Samples of the first, second and third section of the small intestine from either from the tissue or the lumen were processed using Choline/Acetylcholine Assay Kit (Abcam, ab65345). Lumen samples were collected by gently scraping the small intestine with a coverslip to recover content and mucus on the surface of the tissue. The resulting “scraped” small intestinal tissues were used in subsequent analysis. All samples used for ACh quantification was kept on ice to prevent ACh degradation. Samples were processed as per manufacturer’s instructions. If necessary, tissue was lysed using beads and then incubated in buffer to extract ACh and choline. All samples were incubated with or without choline esterase in the mix to measure the amount of ACh. The kit measures the amount of choline present in the sample using enzymatic reaction with colorimetric reading Therefore, the amount of ACh in each sample was deduced from the measurements with and without choline esterase.

Intestinal permeability

The intestinal permeability was assessed with fluorescein isothiocyanate-dextran (FITC-dextran) based on established protocols67. Water and food were removed from the cage and 10 mg of FITC-dextran, with a molecular weight of 4000 daltons (Sigma-Aldrich 46944), was orally gavaged in a volume of 200 μl of saline (Gibco 10010-015) per mouse. Four hours after gavage, mice were humanely euthanised and cardiac bleeds were performed. The blood was collected in serum tubes (BD Biosciences 365968) and centrifuged 3 min at 10,000 RCF. It was then prepared in a flat-bottom 96-well plate, together with a standard diluted in saline, and analysed on a plate reader (Safire 2, Tecan) with excitation at 485/20 nm and emission at 528/20 nm.

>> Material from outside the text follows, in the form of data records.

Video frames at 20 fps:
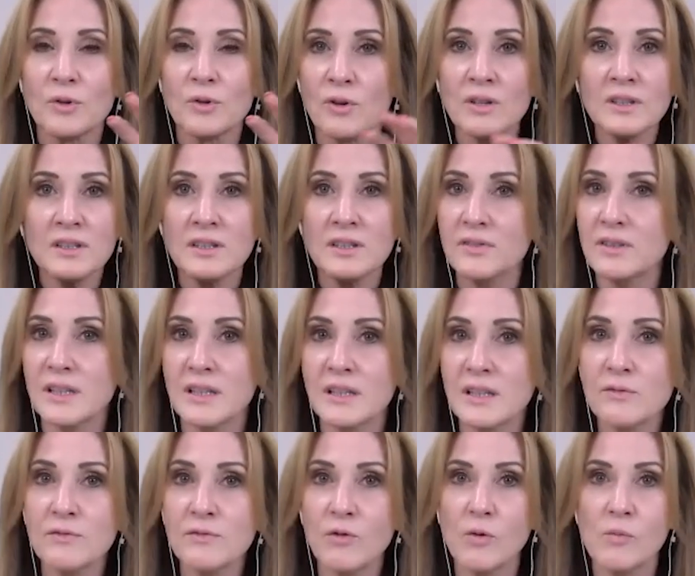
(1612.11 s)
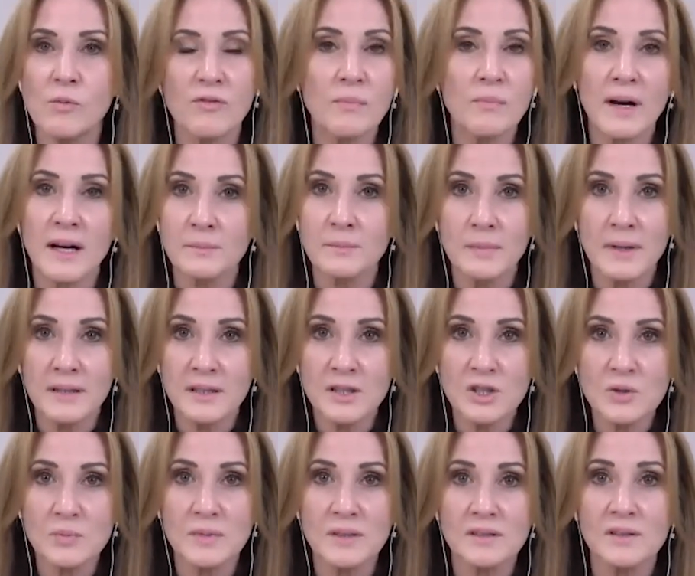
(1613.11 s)
not given any form of mind
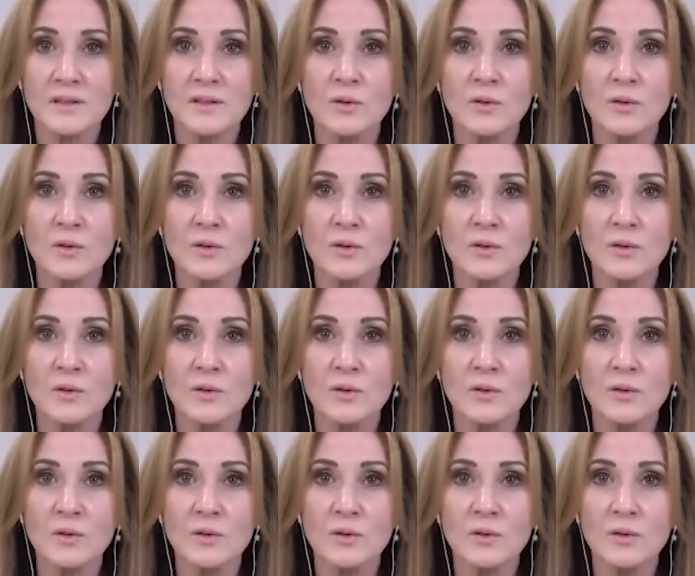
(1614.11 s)
management.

Data presentation and statistics

The bars are the mean and the error bars are the standard deviation. Two groups are compared with Mann–Whitney U tests. Repeated measurements of a single group are tested with Kruskal–Wallis tests. Multiple groups are compared with one-way analysis of variance (ANOVA) followed by Tukey’s multiple comparison test or two-way ANOVA followed by Sidak’s multiple comparisons test.

p values higher than 0.05 were considered as non-significant and abbreviated “n.s.”. p values lower than or equal to 0.05, 0.01 and 0.001 are respectively represented by one, two or three asterisks (*) or hashes (#). We used asterisks (above a horizontal bar) to show the comparison between groups at a given time-point and hashes (below a horizontal bar) to show the comparison, within a group, to the earliest time-point (usually naïve mice). The statistical analyses were performed with GraphPad Prism 8 (GraphPad Software).